Watch any documentary about Larry Bird and Magic Johnson and there will be a clip or an interview where basketball player or writer explains Larry Bird's implied "blackness" or "street cred" in the fact that number thirty-three garnered the respect of America's inner city playgrounds, that his shooting touch, competitive spirit, and passing ability were not just revered by white middle class America but praised by black fans as well. The thing is, it's been a long time since Larry Bird wasn't management or syndicated programming for ESPNClassic. The two best white players of the last decade are Steve Nash and Dirk Nowitzki, both foreign born, leaving a wide-eyed Tyler Hansbrough as some sort of last king of Gondor, only to make such a suggestion appears to promote the idea that African-American dominance of the game is some sort of dark force creeping out of Mordor, when it isn't, and to suggest so is racist neuroticism. No, Tyler Hansbrough is just an endangered species, not due to over hunting, or illegal poaching, or anything with a sinister slant, but due to an ecology that changed without any alterior motive other than for the good of the game.



White or black, the man continues to get up off the floor, whether it's a broken nose or a possible concussion, and raise his arms in a V, and the gesture is both gripping and inspiring, even if the gesture is nothing more than an intimation of one heart and soul's love for a game that it also happens to be very good at playing, no matter how often we try to make it about something else or to forget the wealth of talent that inspires it.

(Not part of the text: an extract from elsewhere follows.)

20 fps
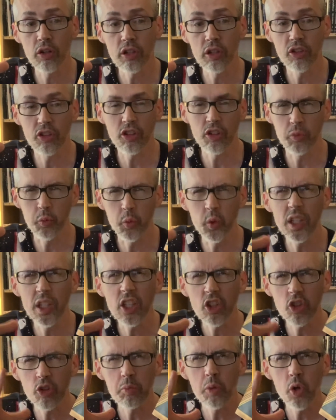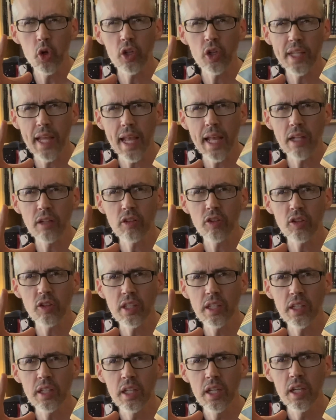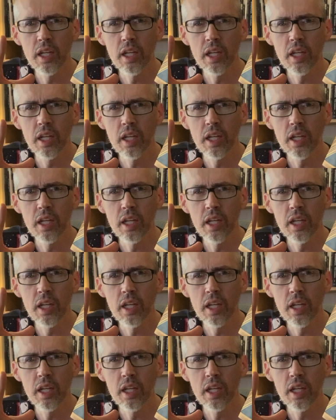it's a really small galaxy,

If anything, Tyler Hansbrough is a symbol of love and sacrifice and a past that is all but dead.

And in related news, Derrick Rose scored 39 points to lead the Chicago Bulls in a comeback win against Danny Granger's Indiana Pacers; there was no 2011 Chicago fire.

2 comments:

Unknown said...

Can you believe this is the same team we saw play Washington in December? I remember thinking that the Pacers were one of the most talented and disappointing teams I've seen play live and that they could be a decent team if they just gelled and Hibbert enforced his will. But I never would have thought that Frank Vogel would be the answer.

April 17, 2011 at 10:40 AM
Unknown said...

Completely different team than the one we saw. I thought they might make the Playoffs this year, but I erased that idea after seeing them live. Then they were Vogelized. Yes, it should be its own verb. The switch from McBob to Hansbrough was key, as was the rediscovery of Hibbert, as you already pointed out.

They'll lose this series, but you have to feel good for the franchise.